Peluang Bekerja dan Berusaha
Peluang
bekerja dan berusaha antara kelas social rendah dengan kelas social di atasnya
umumnya jauh berbeda. Dengan koneksi, kekuasaan, tingkat pendidikan yang
tinggi, serta uang yang dimiliki, kelas sosial atas relative mudah membuka
usaha atau pekerjaan yang sesuai dengan minatnya. Sementara itu, untuk kelas sosial
rendah mereka umumnya rentan, tidak berdaya, dan kecil kemungkinan untuk bisa
memperoleh pekerjaan yang memadai atau kemungkinan melakukan disversifikasi
kedudukan.
4.
Respon terhadap Perubahan
Kelas
sosial merupakan kelompok yang paling terlambat menerapkan kecenderungan baru,
khususnya dalam cara pengambilan keputusan. Orang-orang dari kelas sosial rendah
umumnya ragu-ragu menerima pemikiran dan cara-cara baru serta curiga terhadap
para pencipta hal-hal baru.
5.
Kebahagiaan dan Sosialisasi dalam Keluarga
Ahli
sosiologi, Easterlin (1973) menemukan bahwa kebahagiaan tidak dipengaruhi oleh
ada atau tidaknya cacat tubuh atau factor usia. Dari semua factor yang
diteliti, kelas sosiallah yang tampaknya memiliki kaitan paling erat.
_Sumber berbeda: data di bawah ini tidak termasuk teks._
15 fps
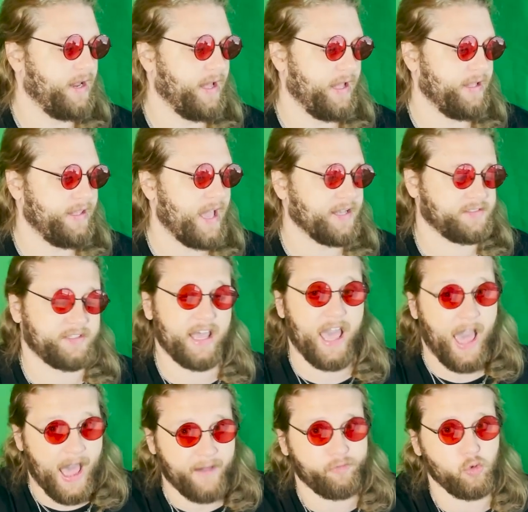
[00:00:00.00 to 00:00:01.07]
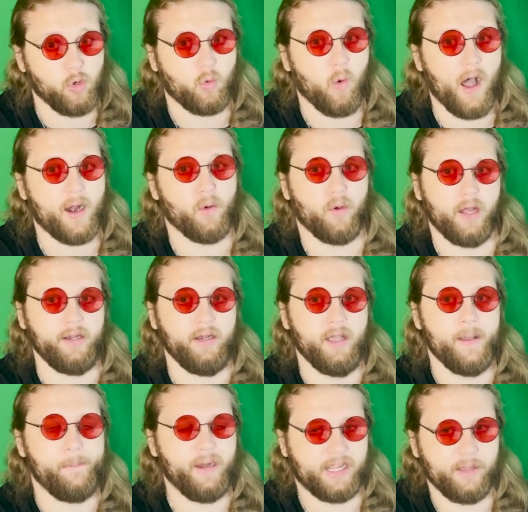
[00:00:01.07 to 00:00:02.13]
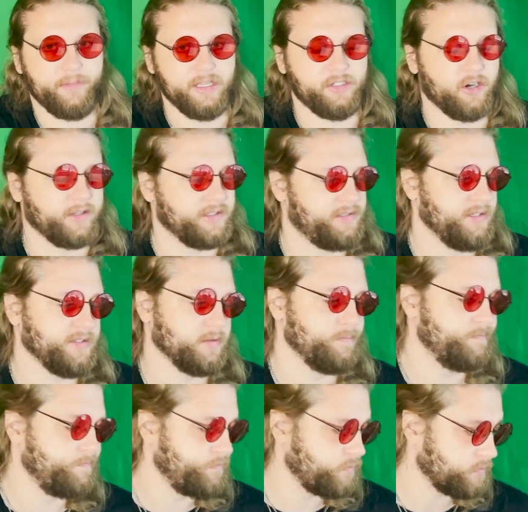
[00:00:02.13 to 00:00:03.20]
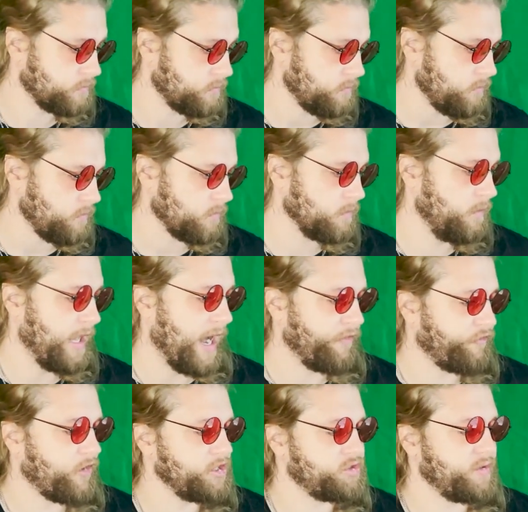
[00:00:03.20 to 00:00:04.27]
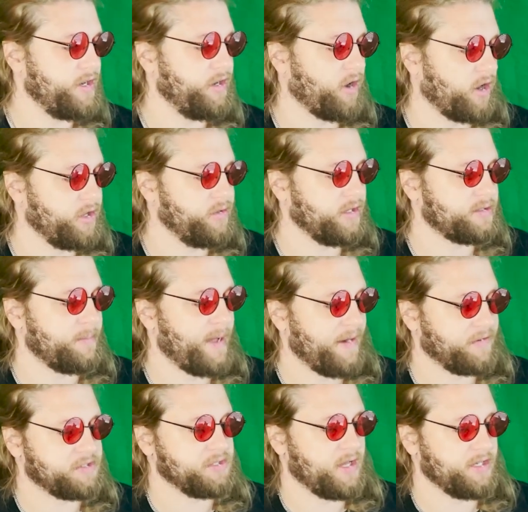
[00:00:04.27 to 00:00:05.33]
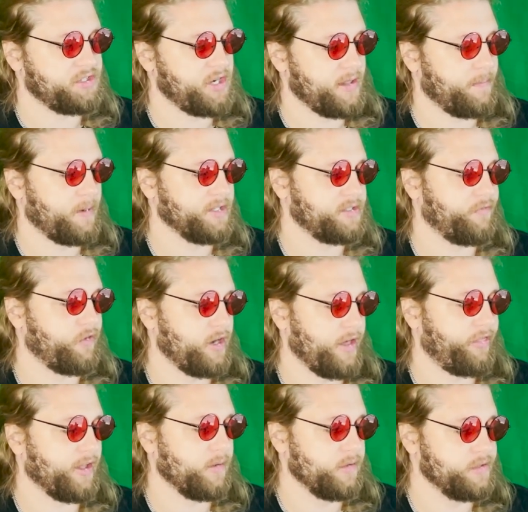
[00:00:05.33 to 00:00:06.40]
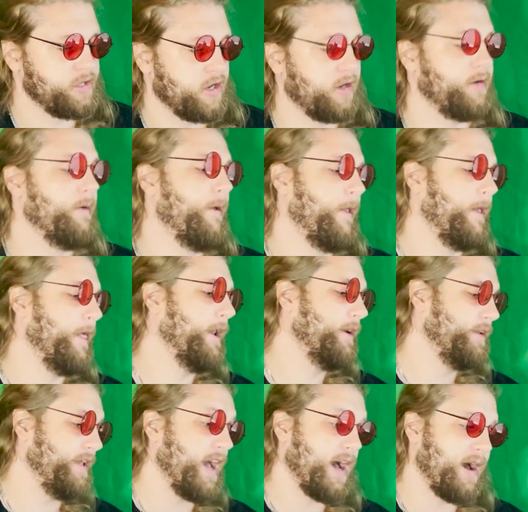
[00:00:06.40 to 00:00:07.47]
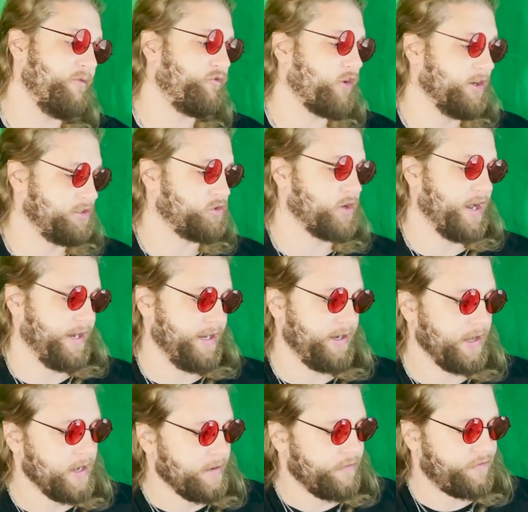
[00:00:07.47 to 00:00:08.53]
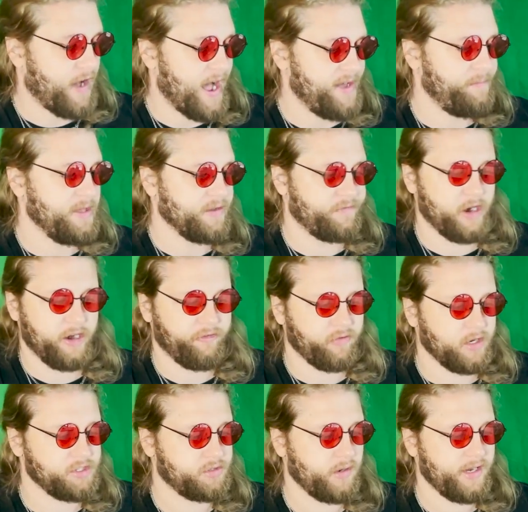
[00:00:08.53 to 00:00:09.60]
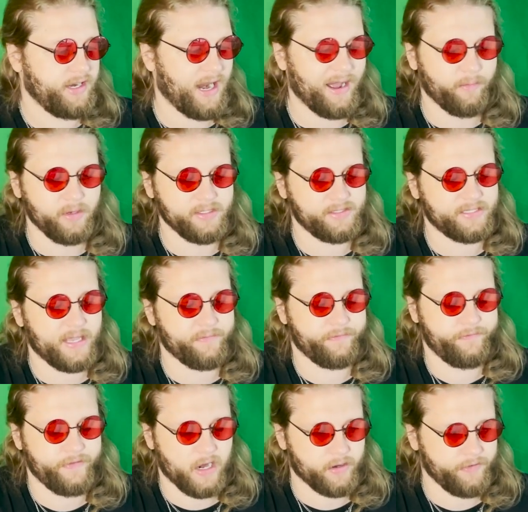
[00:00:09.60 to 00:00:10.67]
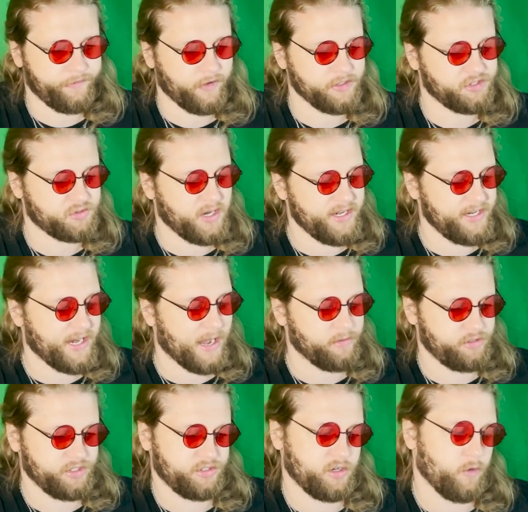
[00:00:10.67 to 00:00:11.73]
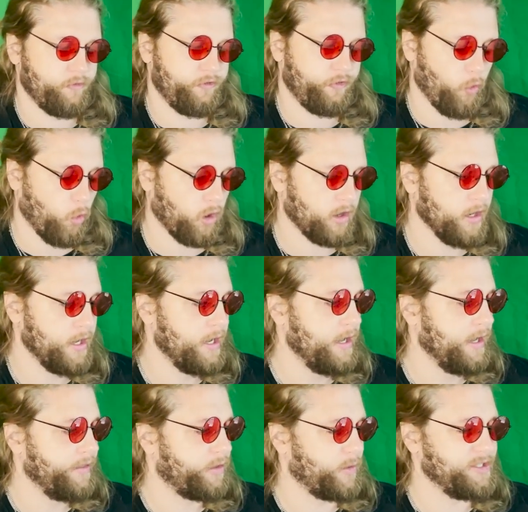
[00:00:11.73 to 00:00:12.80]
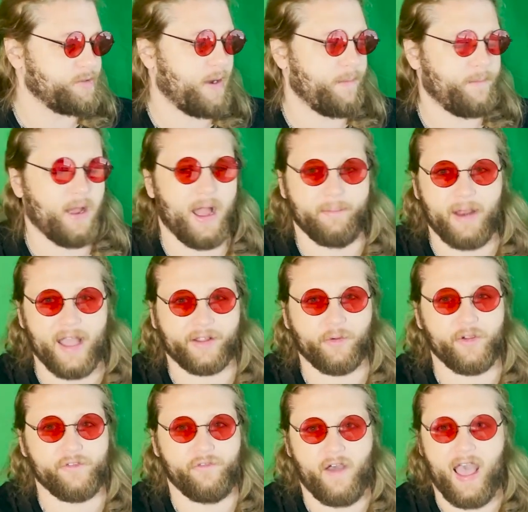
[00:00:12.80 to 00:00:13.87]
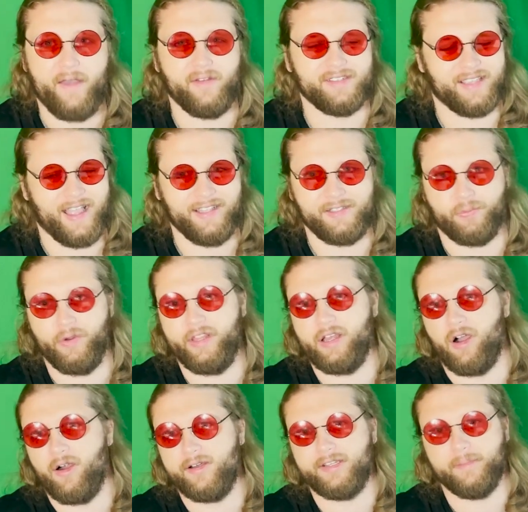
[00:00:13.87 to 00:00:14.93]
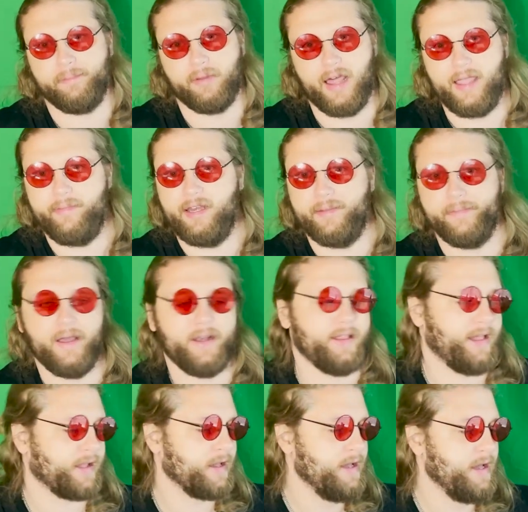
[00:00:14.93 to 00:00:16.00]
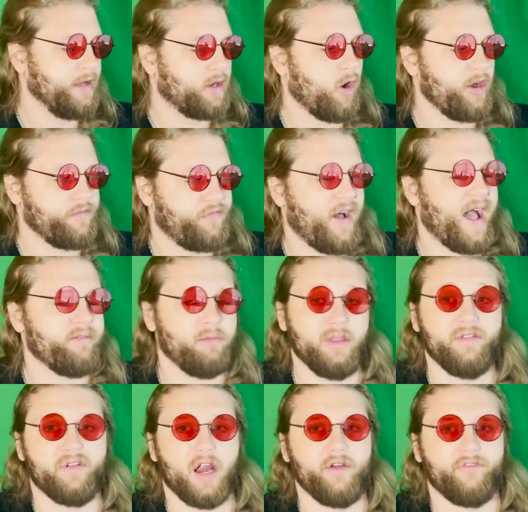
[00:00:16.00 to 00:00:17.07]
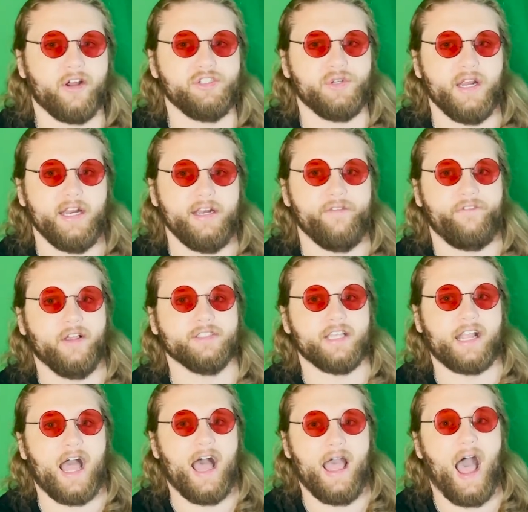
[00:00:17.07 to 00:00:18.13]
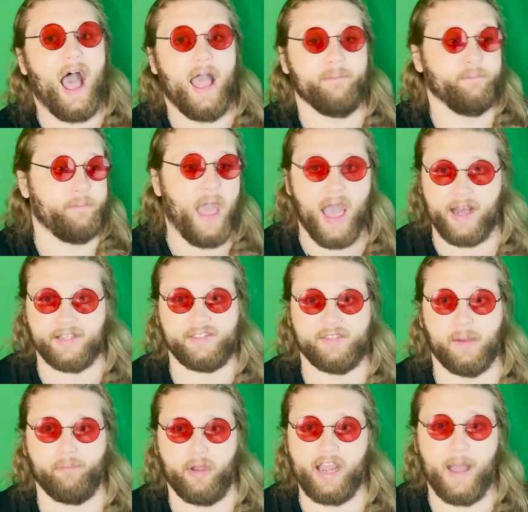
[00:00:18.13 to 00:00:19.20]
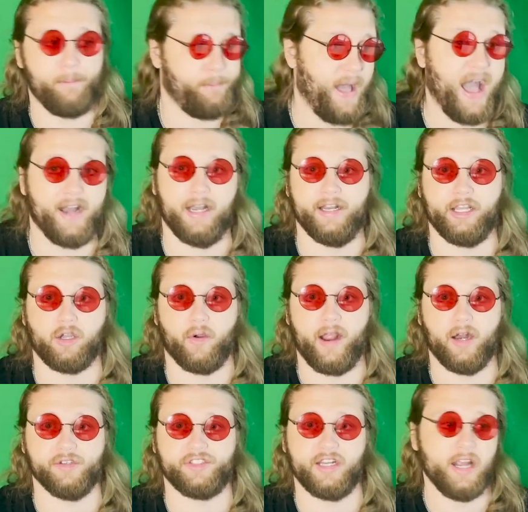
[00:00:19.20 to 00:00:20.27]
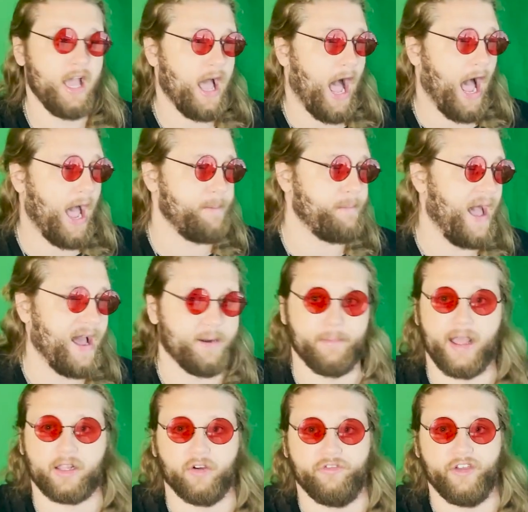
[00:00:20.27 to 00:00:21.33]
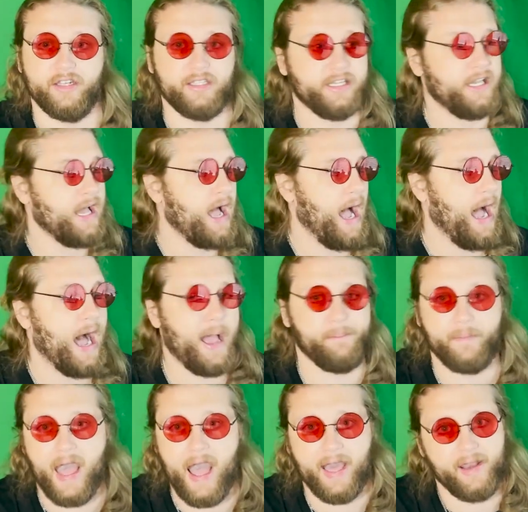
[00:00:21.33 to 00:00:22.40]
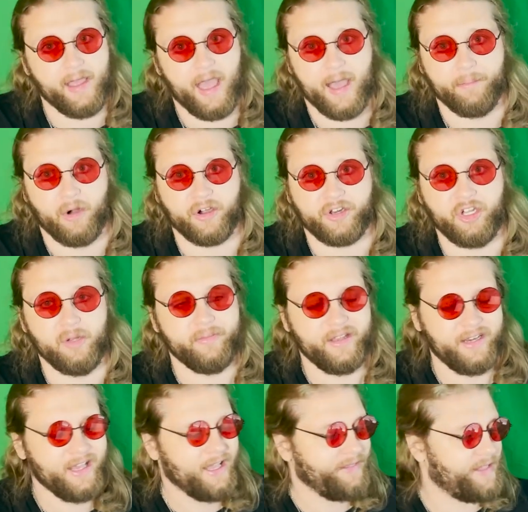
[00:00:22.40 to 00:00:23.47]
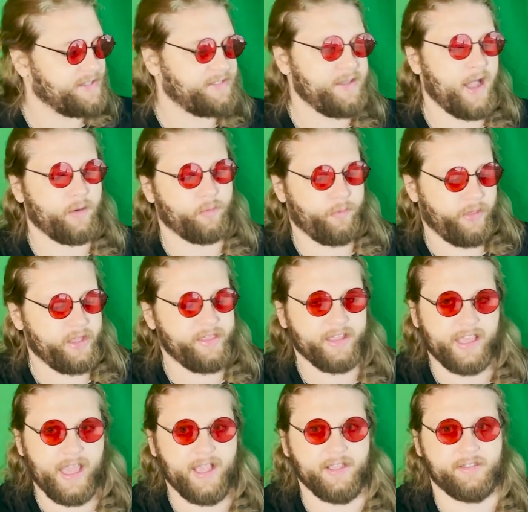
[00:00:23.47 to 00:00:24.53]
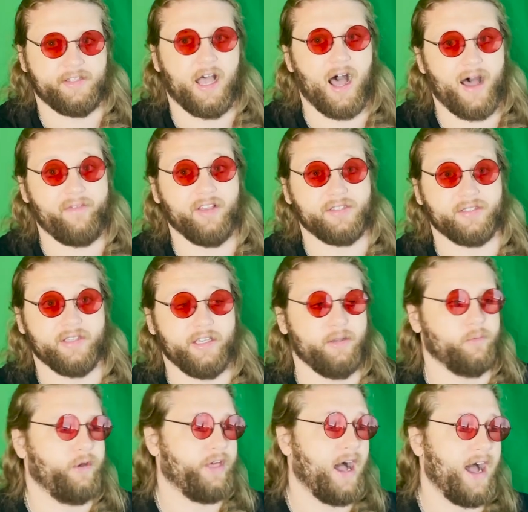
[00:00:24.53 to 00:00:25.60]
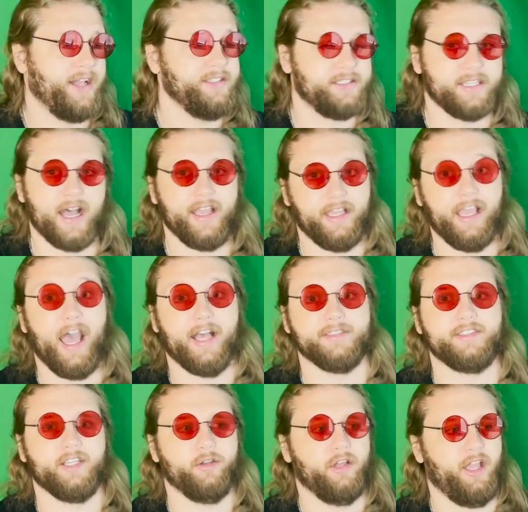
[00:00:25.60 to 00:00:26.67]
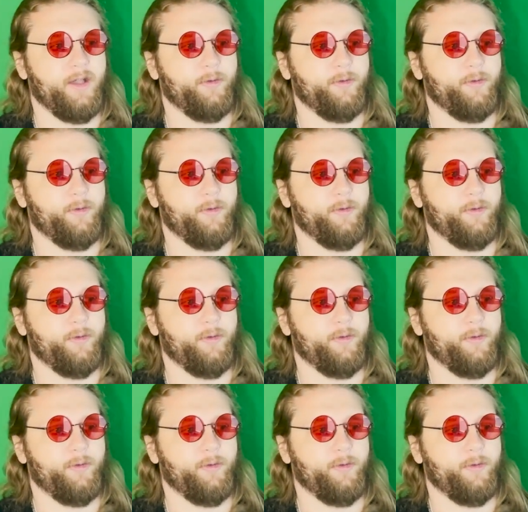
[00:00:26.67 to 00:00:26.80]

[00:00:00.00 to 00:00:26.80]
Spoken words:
yes, they have to acquire one, but it can be during the season. How frustrated are you that the Mavericks lost Jalen Brunson for nothing in return? Yeah, I'm frustrated. 5 being very frustrated. I wouldn't say very frustrated. I would just go 4. The reason I'm not going 5 is it's really hard to blame anybody. Like, going 5 and being very frustrated, it feels like I'm mad at somebody. I'm mad at Nico Harrison. I'm mad at Michael Finley. I'm mad at Mark Cuban. That's not really the case. Obviously, with hindsight, yes, it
Orang-orang
kaya umumnya lebih mampu untuk memenuhi kebutuhan mereka sehingga lebih
berkemungkinan untuk merasa bahagia daripada orang-orang yang kurang berada.
6.
Perilaku Politik
Erbe
(1964), Hansen (1975), Kim, Petrocik, dan Eneksen (1975) menyimpulkan bahwa makin
tinggi kelas sosial, makin cenderung individu memiliki ketertarikan di bidang
politik. Mereka cenderung mendaftarkan diri sebagai pemilih, memberikan suara,
tertarik politik, menjadi anggota organisasi yang mempunyai arti penting secara
politis, dan berusaha memengaruhi pandangan politik orang lain.